[TASK INSTRUCTIONS] Please copy out the listing below in full and exactly.

[RECORD SET]
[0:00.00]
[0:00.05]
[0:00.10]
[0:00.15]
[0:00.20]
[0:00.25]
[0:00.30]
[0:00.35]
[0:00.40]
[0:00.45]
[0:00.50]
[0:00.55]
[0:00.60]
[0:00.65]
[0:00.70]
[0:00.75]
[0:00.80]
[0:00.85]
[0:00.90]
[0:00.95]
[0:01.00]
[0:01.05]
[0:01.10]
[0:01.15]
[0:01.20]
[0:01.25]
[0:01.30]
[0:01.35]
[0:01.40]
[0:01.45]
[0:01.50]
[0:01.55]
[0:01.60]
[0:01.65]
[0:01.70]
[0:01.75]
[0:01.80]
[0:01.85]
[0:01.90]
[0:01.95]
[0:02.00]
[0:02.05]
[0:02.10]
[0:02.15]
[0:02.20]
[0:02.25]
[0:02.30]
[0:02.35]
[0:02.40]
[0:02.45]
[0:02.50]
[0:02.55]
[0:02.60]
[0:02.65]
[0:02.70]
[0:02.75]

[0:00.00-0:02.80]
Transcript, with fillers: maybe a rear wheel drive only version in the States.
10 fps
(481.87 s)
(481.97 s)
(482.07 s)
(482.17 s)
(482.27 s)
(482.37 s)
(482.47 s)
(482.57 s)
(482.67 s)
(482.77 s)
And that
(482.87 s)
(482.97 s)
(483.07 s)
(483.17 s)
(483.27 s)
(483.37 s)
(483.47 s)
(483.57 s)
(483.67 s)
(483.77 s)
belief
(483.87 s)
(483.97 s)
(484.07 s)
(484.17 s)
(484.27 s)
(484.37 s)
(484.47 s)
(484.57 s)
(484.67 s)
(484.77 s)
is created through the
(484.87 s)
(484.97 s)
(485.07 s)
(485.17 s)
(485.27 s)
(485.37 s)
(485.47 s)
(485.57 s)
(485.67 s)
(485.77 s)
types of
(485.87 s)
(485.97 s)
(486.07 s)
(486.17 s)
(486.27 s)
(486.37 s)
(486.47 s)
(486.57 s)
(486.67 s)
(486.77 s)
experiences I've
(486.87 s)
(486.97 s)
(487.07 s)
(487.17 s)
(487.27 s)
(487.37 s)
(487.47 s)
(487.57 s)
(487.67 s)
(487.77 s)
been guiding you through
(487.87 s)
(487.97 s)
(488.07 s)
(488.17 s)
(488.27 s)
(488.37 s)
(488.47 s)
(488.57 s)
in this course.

[OUTPUT BELOW]
[0:00.00]
[0:00.05]
[0:00.10]
[0:00.15]
[0:00.20]
[0:00.25]
[0:00.30]
[0:00.35]
[0:00.40]
[0:00.45]
[0:00.50]
[0:00.55]
[0:00.60]
[0:00.65]
[0:00.70]
[0:00.75]
[0:00.80]
[0:00.85]
[0:00.90]
[0:00.95]
[0:01.00]
[0:01.05]
[0:01.10]
[0:01.15]
[0:01.20]
[0:01.25]
[0:01.30]
[0:01.35]
[0:01.40]
[0:01.45]
[0:01.50]
[0:01.55]
[0:01.60]
[0:01.65]
[0:01.70]
[0:01.75]
[0:01.80]
[0:01.85]
[0:01.90]
[0:01.95]
[0:02.00]
[0:02.05]
[0:02.10]
[0:02.15]
[0:02.20]
[0:02.25]
[0:02.30]
[0:02.35]
[0:02.40]
[0:02.45]
[0:02.50]
[0:02.55]
[0:02.60]
[0:02.65]
[0:02.70]
[0:02.75]

[0:00.00-0:02.80]
Transcript, with fillers: maybe a rear wheel drive only version in the States.
10 fps
(481.87 s)
(481.97 s)
(482.07 s)
(482.17 s)
(482.27 s)
(482.37 s)
(482.47 s)
(482.57 s)
(482.67 s)
(482.77 s)
And that
(482.87 s)
(482.97 s)
(483.07 s)
(483.17 s)
(483.27 s)
(483.37 s)
(483.47 s)
(483.57 s)
(483.67 s)
(483.77 s)
belief
(483.87 s)
(483.97 s)
(484.07 s)
(484.17 s)
(484.27 s)
(484.37 s)
(484.47 s)
(484.57 s)
(484.67 s)
(484.77 s)
is created through the
(484.87 s)
(484.97 s)
(485.07 s)
(485.17 s)
(485.27 s)
(485.37 s)
(485.47 s)
(485.57 s)
(485.67 s)
(485.77 s)
types of
(485.87 s)
(485.97 s)
(486.07 s)
(486.17 s)
(486.27 s)
(486.37 s)
(486.47 s)
(486.57 s)
(486.67 s)
(486.77 s)
experiences I've
(486.87 s)
(486.97 s)
(487.07 s)
(487.17 s)
(487.27 s)
(487.37 s)
(487.47 s)
(487.57 s)
(487.67 s)
(487.77 s)
been guiding you through
(487.87 s)
(487.97 s)
(488.07 s)
(488.17 s)
(488.27 s)
(488.37 s)
(488.47 s)
(488.57 s)
in this course.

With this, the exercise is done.